[WORK ITEM]:
Copy the data exactly. Images are to be left out.

Collected data entries

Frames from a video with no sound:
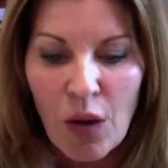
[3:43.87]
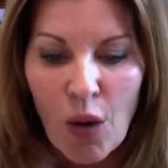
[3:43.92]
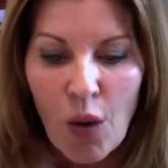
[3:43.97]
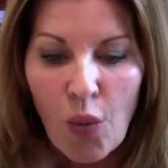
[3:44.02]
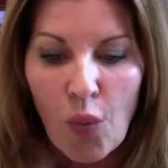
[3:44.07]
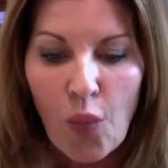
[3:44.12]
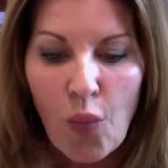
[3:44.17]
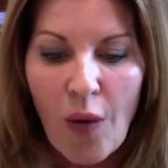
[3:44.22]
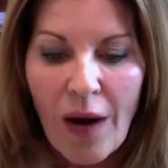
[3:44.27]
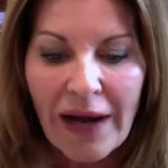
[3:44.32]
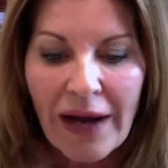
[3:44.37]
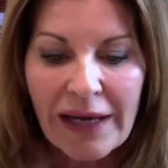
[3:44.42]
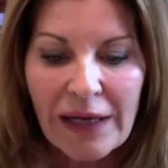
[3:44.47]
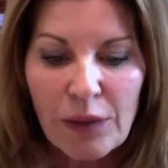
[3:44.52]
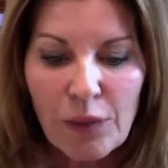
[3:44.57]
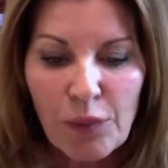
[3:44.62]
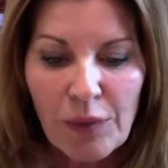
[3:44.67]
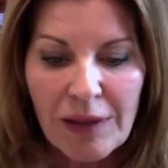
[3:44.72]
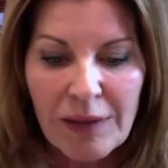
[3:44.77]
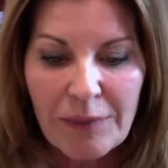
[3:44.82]

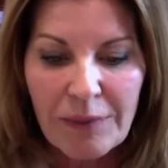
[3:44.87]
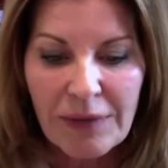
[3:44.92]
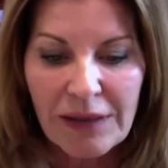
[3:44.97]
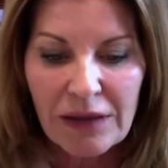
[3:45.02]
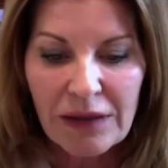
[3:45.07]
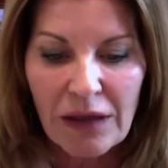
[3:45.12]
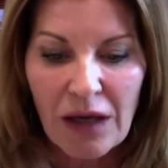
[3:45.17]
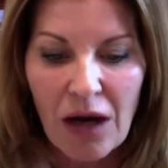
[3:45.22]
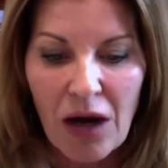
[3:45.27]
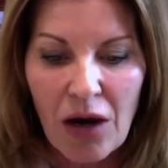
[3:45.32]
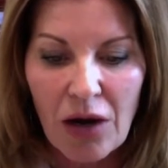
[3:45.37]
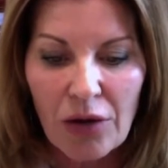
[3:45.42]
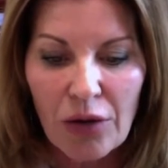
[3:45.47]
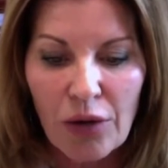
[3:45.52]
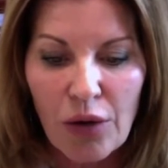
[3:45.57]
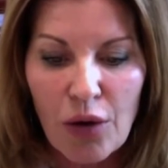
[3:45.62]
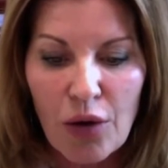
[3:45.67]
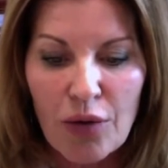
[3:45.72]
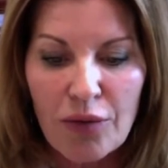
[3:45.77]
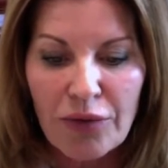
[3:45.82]
White women
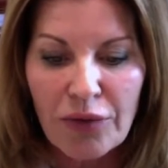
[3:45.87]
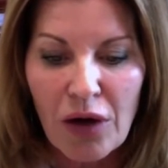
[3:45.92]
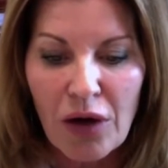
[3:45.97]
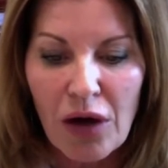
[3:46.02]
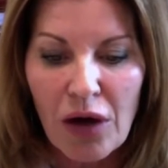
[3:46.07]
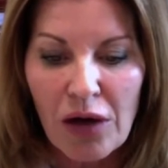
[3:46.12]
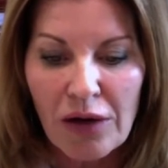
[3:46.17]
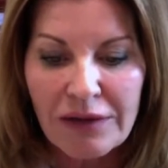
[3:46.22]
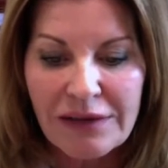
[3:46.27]
are overall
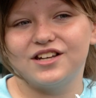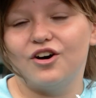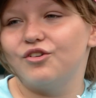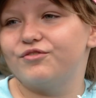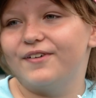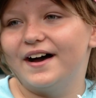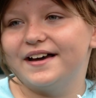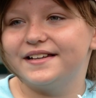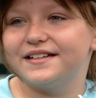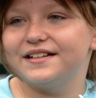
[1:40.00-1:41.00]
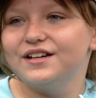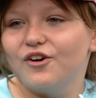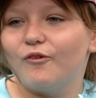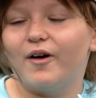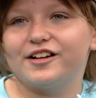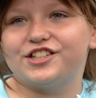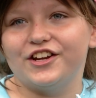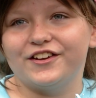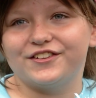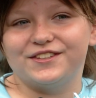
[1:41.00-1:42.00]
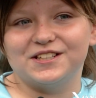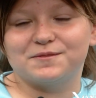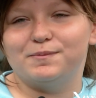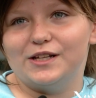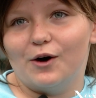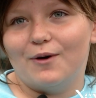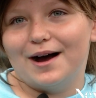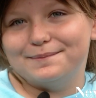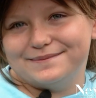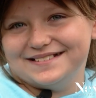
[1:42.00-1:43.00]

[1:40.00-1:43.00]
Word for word: so fun watching things blow up.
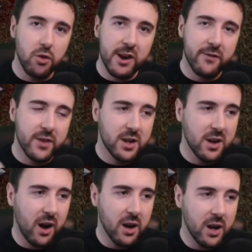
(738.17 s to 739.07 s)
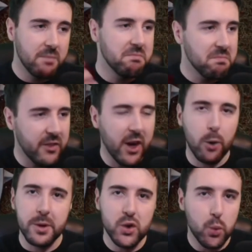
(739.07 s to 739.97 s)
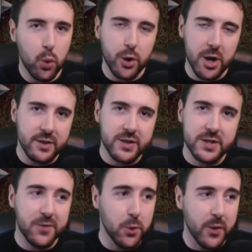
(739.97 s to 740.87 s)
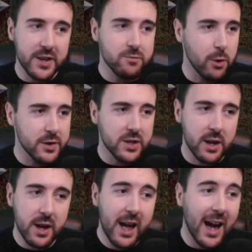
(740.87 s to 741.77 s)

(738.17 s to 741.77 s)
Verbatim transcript: Griff, Carla, they'll be your War Dancers for this roster,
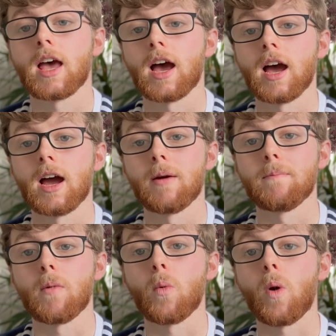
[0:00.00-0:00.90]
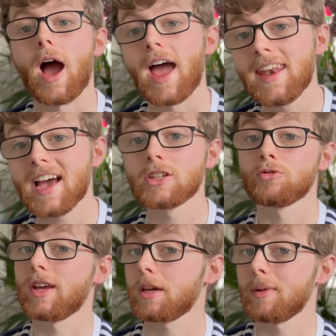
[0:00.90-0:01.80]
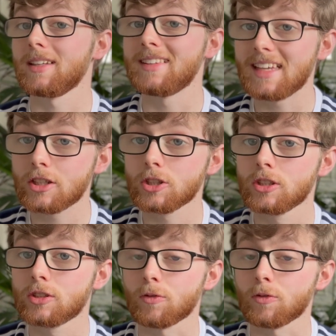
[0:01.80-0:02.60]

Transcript: In his recommendations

[ANSWER BELOW]:
Frames from a video with no sound:
[3:43.87]
[3:43.92]
[3:43.97]
[3:44.02]
[3:44.07]
[3:44.12]
[3:44.17]
[3:44.22]
[3:44.27]
[3:44.32]
[3:44.37]
[3:44.42]
[3:44.47]
[3:44.52]
[3:44.57]
[3:44.62]
[3:44.67]
[3:44.72]
[3:44.77]
[3:44.82]

[3:44.87]
[3:44.92]
[3:44.97]
[3:45.02]
[3:45.07]
[3:45.12]
[3:45.17]
[3:45.22]
[3:45.27]
[3:45.32]
[3:45.37]
[3:45.42]
[3:45.47]
[3:45.52]
[3:45.57]
[3:45.62]
[3:45.67]
[3:45.72]
[3:45.77]
[3:45.82]
White women
[3:45.87]
[3:45.92]
[3:45.97]
[3:46.02]
[3:46.07]
[3:46.12]
[3:46.17]
[3:46.22]
[3:46.27]
are overall
[1:40.00-1:41.00]
[1:41.00-1:42.00]
[1:42.00-1:43.00]

[1:40.00-1:43.00]
Word for word: so fun watching things blow up.
(738.17 s to 739.07 s)
(739.07 s to 739.97 s)
(739.97 s to 740.87 s)
(740.87 s to 741.77 s)

(738.17 s to 741.77 s)
Verbatim transcript: Griff, Carla, they'll be your War Dancers for this roster,
[0:00.00-0:00.90]
[0:00.90-0:01.80]
[0:01.80-0:02.60]

Transcript: In his recommendations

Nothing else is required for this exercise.